I have never been so happy to be wrong.
For years, I drove right past Mt. Abram in Greenwood/Locke Mills, Maine, thinking (as you probably have) “why not just drive another 20 or 30 minutes and go to a Bigger Mountain?” That “Bigger Mountain” of course is Sunday River in nearby Bethel. I live in Portland, Maine, so Sunday River always gets consideration. But then I found out what I was missing out on at Mt. Abram!
Everyone knows what School Vacation is like for almost any resort: Families are out in force and lots of younger kids are discovering the advantages of snow. At most ski resorts during holiday weeks it feels like you park in the next town, trudge miles to reach the base lodge, wedge yourself into a space to change your boots, then face chairlift lines that are longer than the lines for rides at Disney World.
Mt. Abram is a wonderful exception. In the middle of a busy Christmas holiday week, I was able to park so close I could ski to the chairlift, lines were almost non-existent and people weren’t running each other over.
Conditions were absolutely terrific, too. Due to its orientation, Mt Abram was not as affected as some other mountains by the high winds and cold temperatures that plagued some other areas that week. While not all the trails were open, those that were had more than enough powder to go around.

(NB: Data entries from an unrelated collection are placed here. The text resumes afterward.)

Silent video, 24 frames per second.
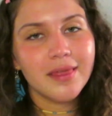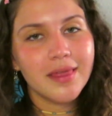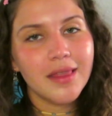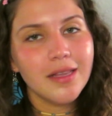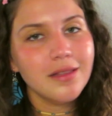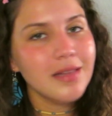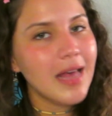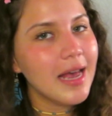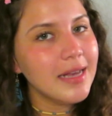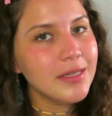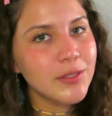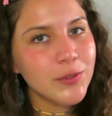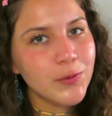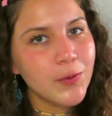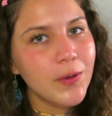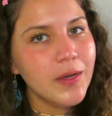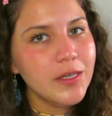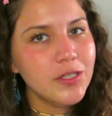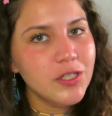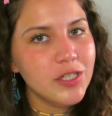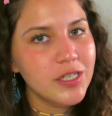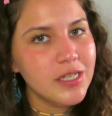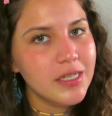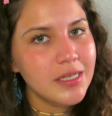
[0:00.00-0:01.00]
The last
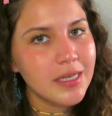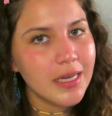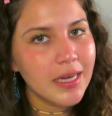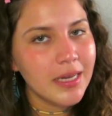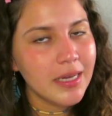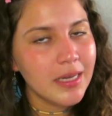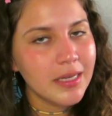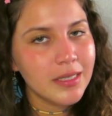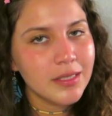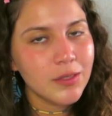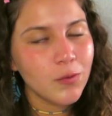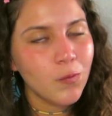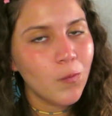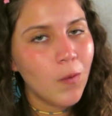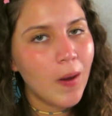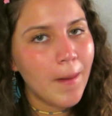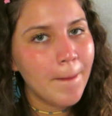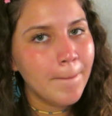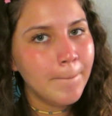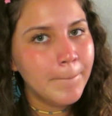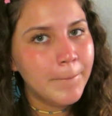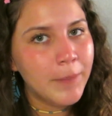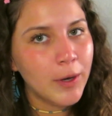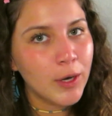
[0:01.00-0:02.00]
question is,
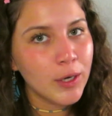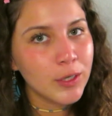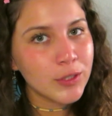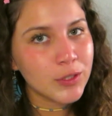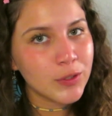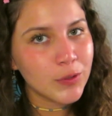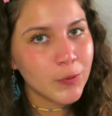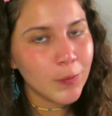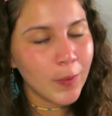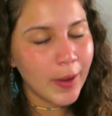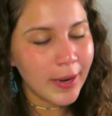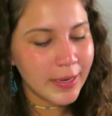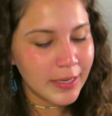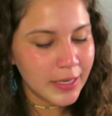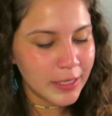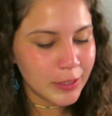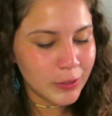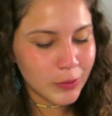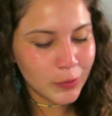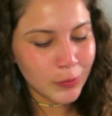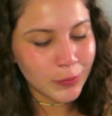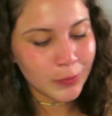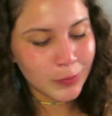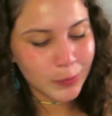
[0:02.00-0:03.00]
what books do I need
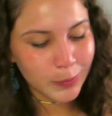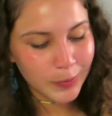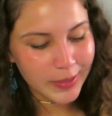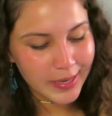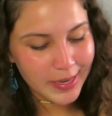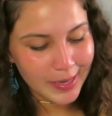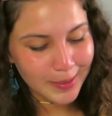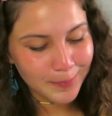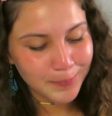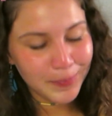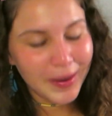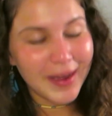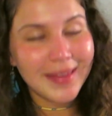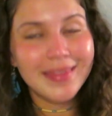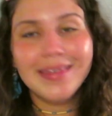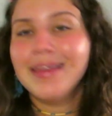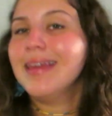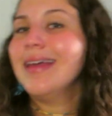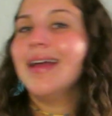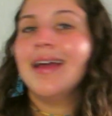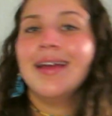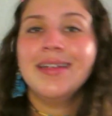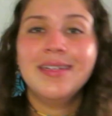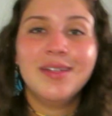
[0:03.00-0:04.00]
to read by
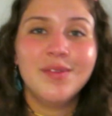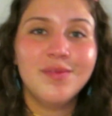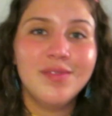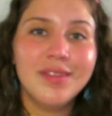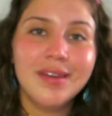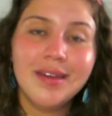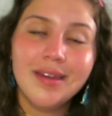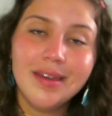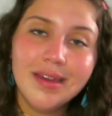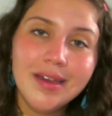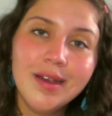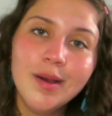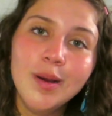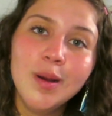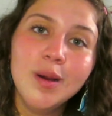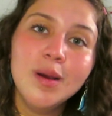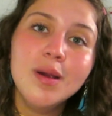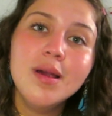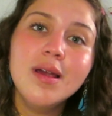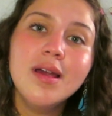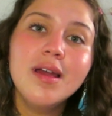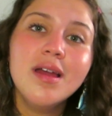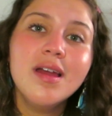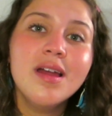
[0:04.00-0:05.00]
the end of the year?
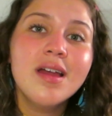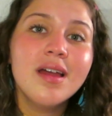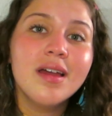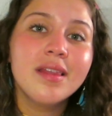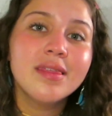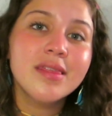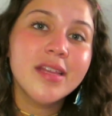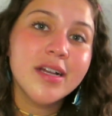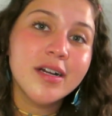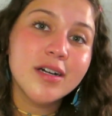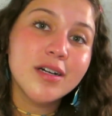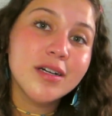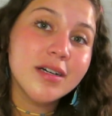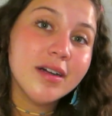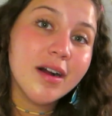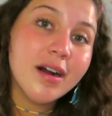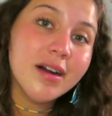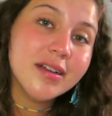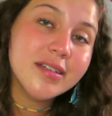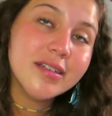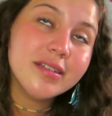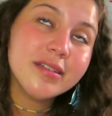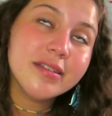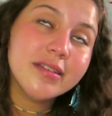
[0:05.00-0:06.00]
And there are
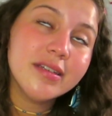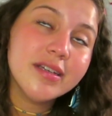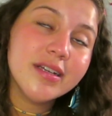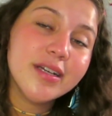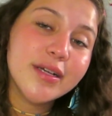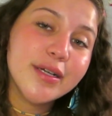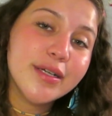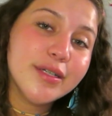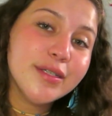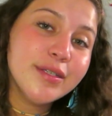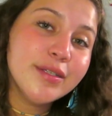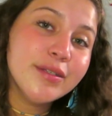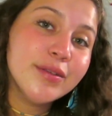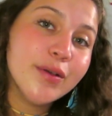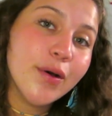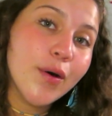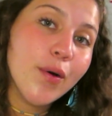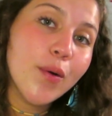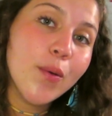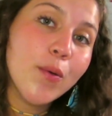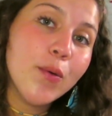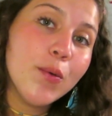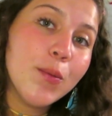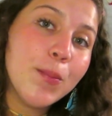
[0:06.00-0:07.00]
honestly
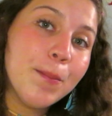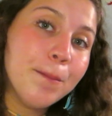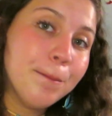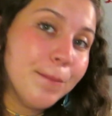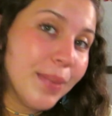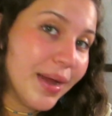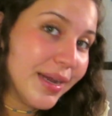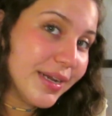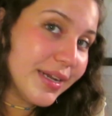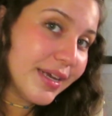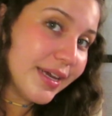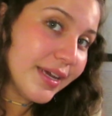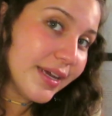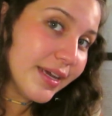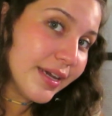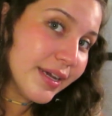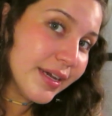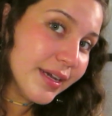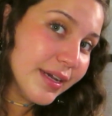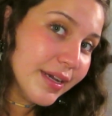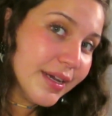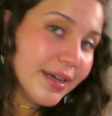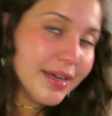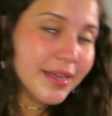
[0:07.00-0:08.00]
so
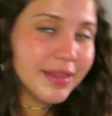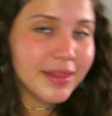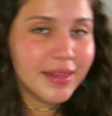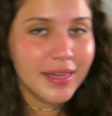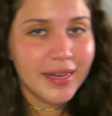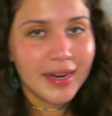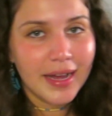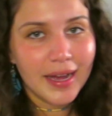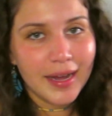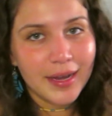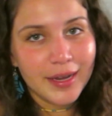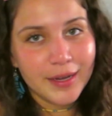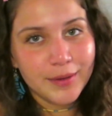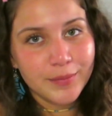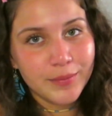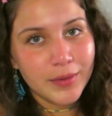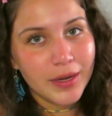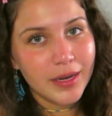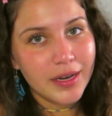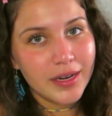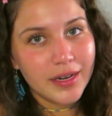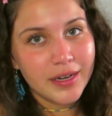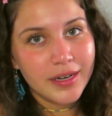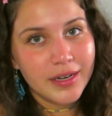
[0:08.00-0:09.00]
many that I'm
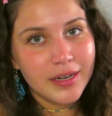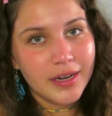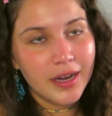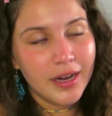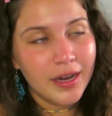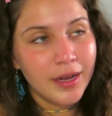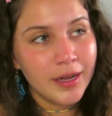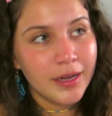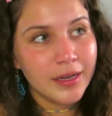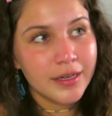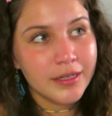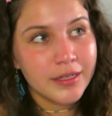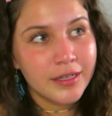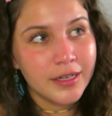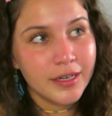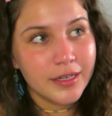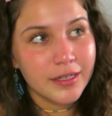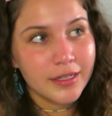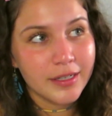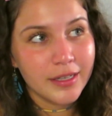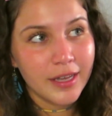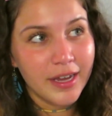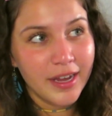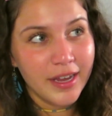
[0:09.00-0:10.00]
not
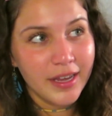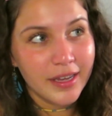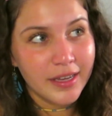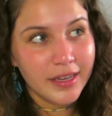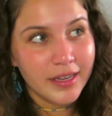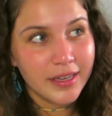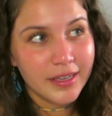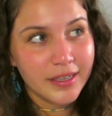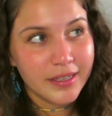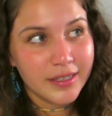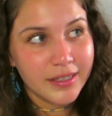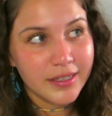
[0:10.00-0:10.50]
gonna like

The formula here for a good time was absolutely perfect: The chairlift ride took about 10 minutes to the top, and, in the soft powder, it took me 10 to 15 minutes to get back down. For skiers who were a little slower, a run could stretch into the 20 minute range–a good return for a 10 minute lift ride.
On one of the chairlifts rides, I met a ski instructor named Buzz. Without telling him I’m a correspondent for EasternSlopes.com, I asked some questions about the mountain. He was very enthusiastic, told me how great the place was and how the people skiing and working at Mt, Abram genuinely love to be there.
But he also told me about the mountain’s struggles over the last couple of years. Mt. Abrams has gone from being open all week and having night skiing every night to just being open Thursday through Sunday and all week on vacations, with occasional night skiing. Wednesdays are “earn your turns” day when the mountain is open to Telemark and Randonee skiers who want to skin up and ski down. Fridays are carload days where a carload of legally seatbelted passengers gets in for $75.
Mt. Abram’s got the terrain to cater to almost anyone’s taste. The focus here is clearly on skiing, riding and having fun, not on turning everyone into a dollar sign. The people I ran into like Matt, Buzz, and all the other staff were friendly, courteous, and clearly loved being there . I did, too.